Comparing the performance of health systems is a zero-sum game at best, a notoriously fraught business much dependent upon what measures and statistics you choose in the first place, followed by the ranking emphasis you then place upon them. When cost-effectiveness, ease of access and fairness of service are the key criteria, the NHS scores well. Yet pick other factors and we fail to break into the top-ten. Ditto Germany’s, whose strengths include shorter waiting times – where over 80% get an appointment with their chosen GP on their day of choice, specialist service access and noticeably higher serious-illness survival rates. Where the UK has 28 doctors per 10,000 inhabitants, Germany boasts 42; it has three times as many hospital beds and over four times as many intensive care beds.

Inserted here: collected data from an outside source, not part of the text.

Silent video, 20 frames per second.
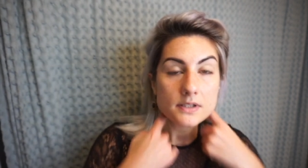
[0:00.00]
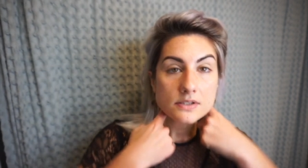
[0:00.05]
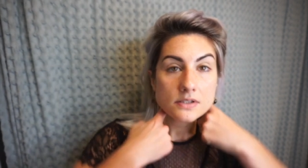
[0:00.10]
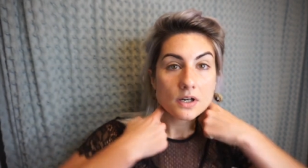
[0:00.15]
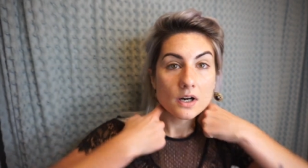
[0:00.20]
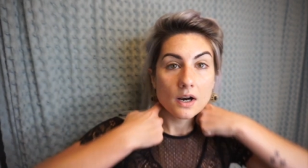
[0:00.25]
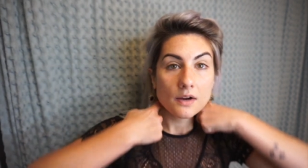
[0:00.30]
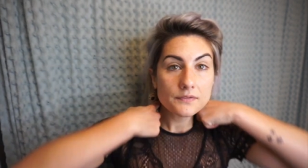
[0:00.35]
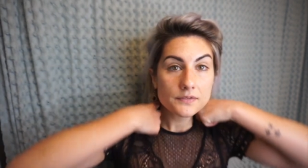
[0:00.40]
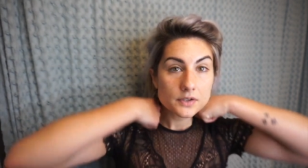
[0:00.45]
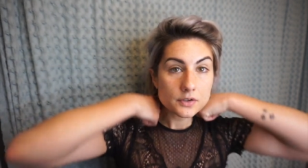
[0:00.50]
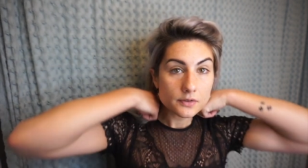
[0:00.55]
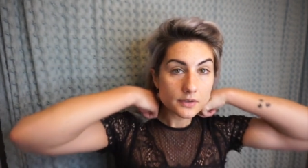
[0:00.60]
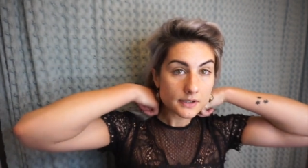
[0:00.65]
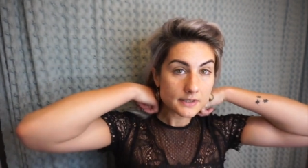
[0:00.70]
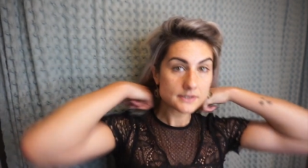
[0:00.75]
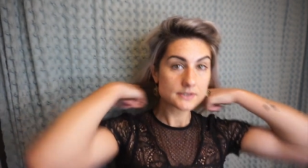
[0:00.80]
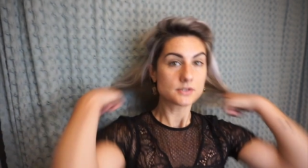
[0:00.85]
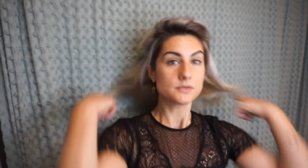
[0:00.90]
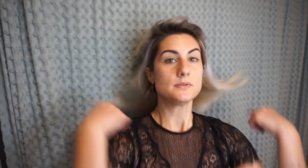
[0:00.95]
to start off
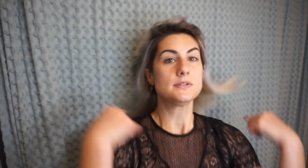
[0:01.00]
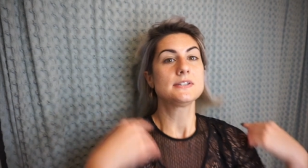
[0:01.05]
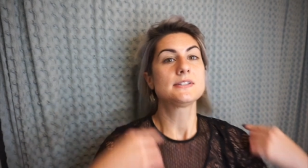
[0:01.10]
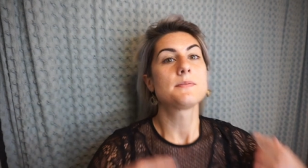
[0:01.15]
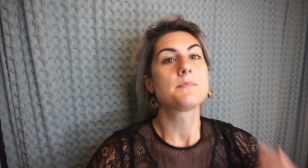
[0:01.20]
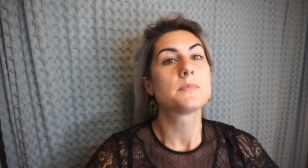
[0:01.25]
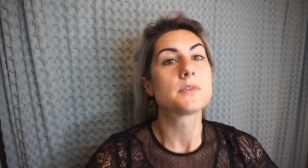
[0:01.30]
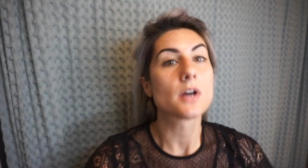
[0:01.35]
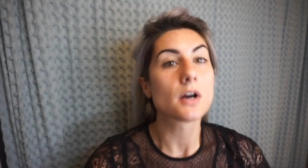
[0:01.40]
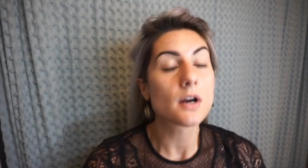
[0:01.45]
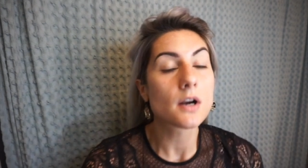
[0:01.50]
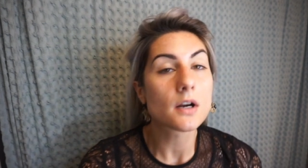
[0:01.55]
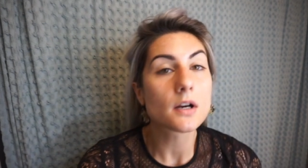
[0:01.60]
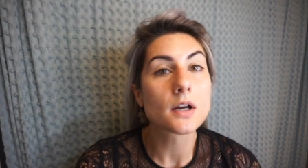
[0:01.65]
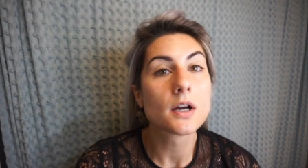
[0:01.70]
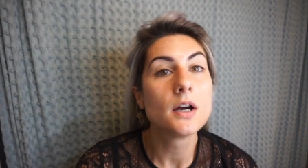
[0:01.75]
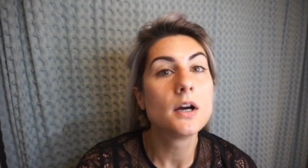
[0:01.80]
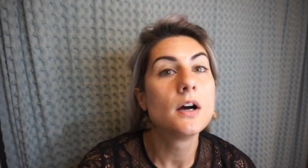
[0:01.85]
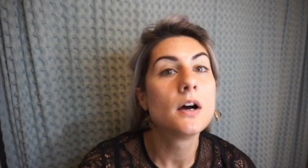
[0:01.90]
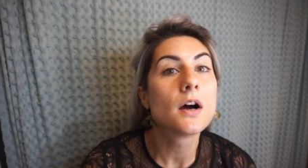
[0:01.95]
doing is doing some
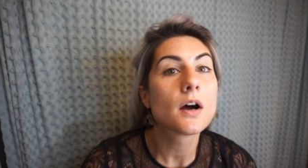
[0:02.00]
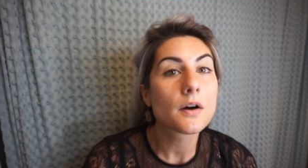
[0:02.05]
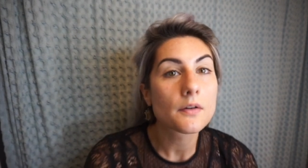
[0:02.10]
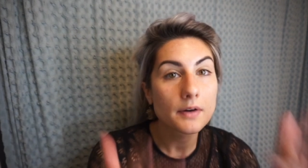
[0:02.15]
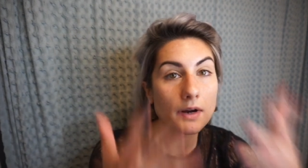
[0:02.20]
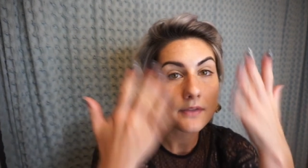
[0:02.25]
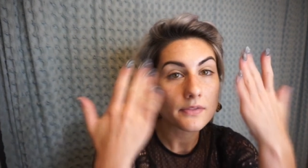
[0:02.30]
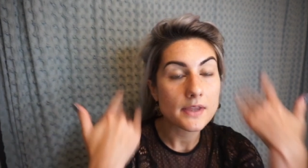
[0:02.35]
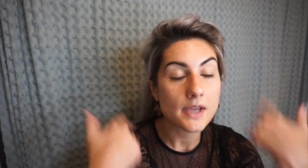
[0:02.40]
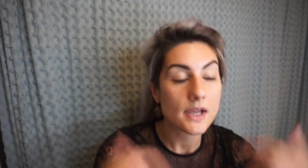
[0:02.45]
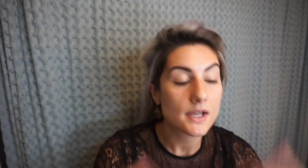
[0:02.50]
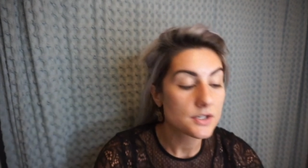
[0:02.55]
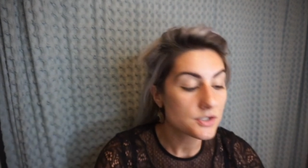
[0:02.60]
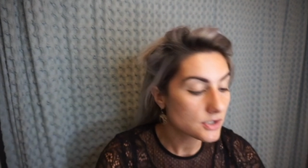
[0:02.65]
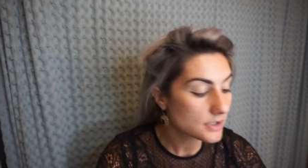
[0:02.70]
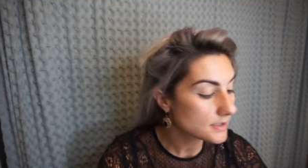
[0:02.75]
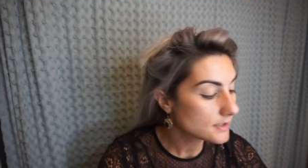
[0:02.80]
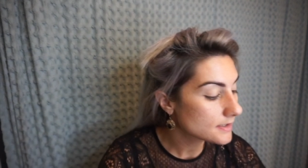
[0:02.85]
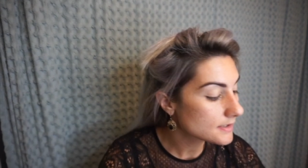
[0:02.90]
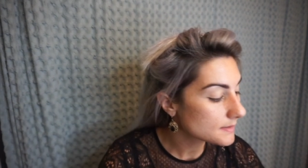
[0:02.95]
dark around the
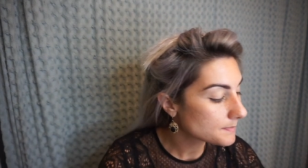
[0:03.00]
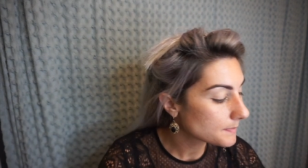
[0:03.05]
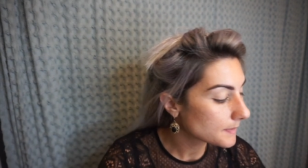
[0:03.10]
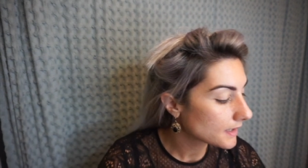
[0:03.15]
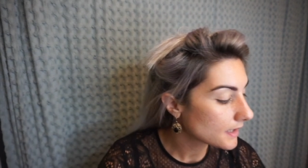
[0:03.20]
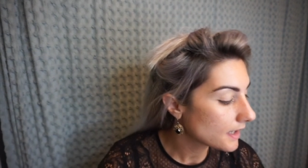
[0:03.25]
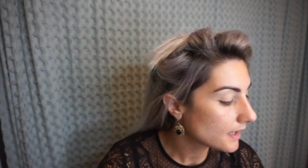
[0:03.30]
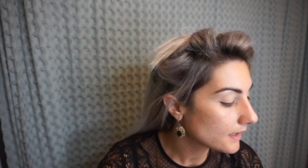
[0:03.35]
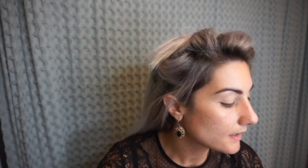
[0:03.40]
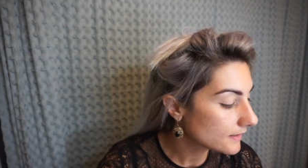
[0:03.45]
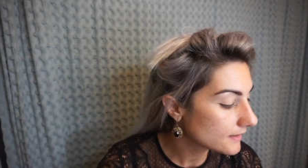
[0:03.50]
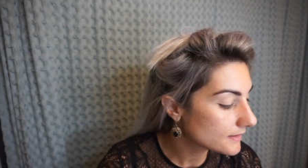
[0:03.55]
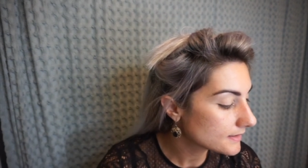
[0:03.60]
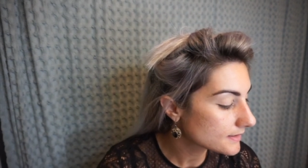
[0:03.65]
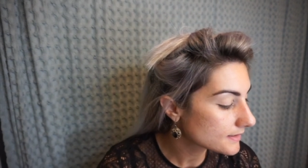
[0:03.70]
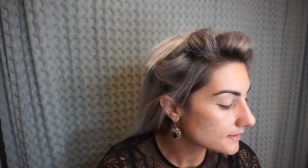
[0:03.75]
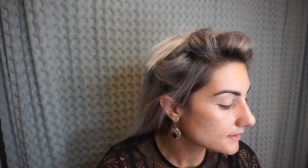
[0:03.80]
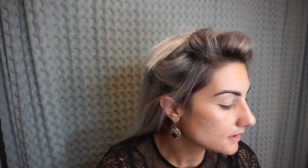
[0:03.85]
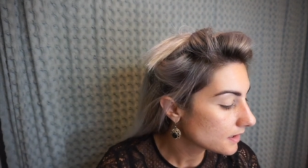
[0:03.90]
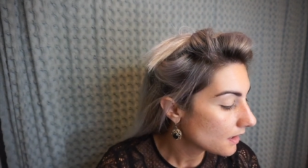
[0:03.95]
edges,
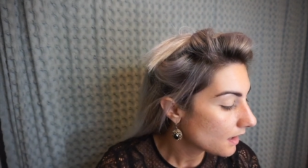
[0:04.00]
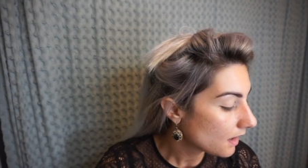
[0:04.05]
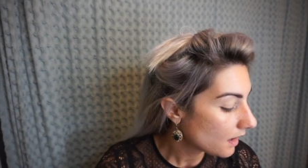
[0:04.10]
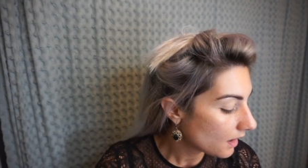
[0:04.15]
because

Unlike the taxation-funded NHS, the single most distinguishing feature of Germany’s health service is that it is based on statutory (legally binding) health insurance, SHI as it is termed internationally. Every employed adult earning less than the euro equivalent of £56,000 has to fork-out a smidgen over 7% of their salary towards this insurance, a sum then equally matched by their employer. The insurance is provided by more than a hundred not-for-profit independent funds, Krankenkassen, which all cover the costs of a high basic healthcare provision. Earning above this level allows the individual the option of taking out private insurance, but coverage via SHI remains close to 90% of the population.

Most notably wrt the coronavirus crisis, Germany’s health service implemented a nation-wide testing and tracking system in early March, months ahead of the majority of its counterparts and continues to outperform in this regard, by a factor of four. Many cite the country’s 400 separate authorities across sixteen regions, free from central control, as the reason for this success. Each region is responsible for the specifics of insurance coverage and results in a highly flexible system better attuned to respond to any crisis. Mind, they too had a drastic shortage of relevant PPE and their health minister, Jens Spahn, has come under just as much media flack as our very own Matt Hancock.

Ultimately, of course, the choice and development of any system comes down to an economic cost: Germans spend £3,744 per head of population on their SHI system whereas we shell-out only £3,126 for the NHS; Germany chips-in over 11% of its GDP for its healthcare where we spend just 7.5%. As with many aspects of life and society, with national healthcare systems you get what exactly what you pay for. Recent events need to fuel the mature and non-partisan conversation concerning how the NHS develops, what services it should encompass and provide and how these need to be funded.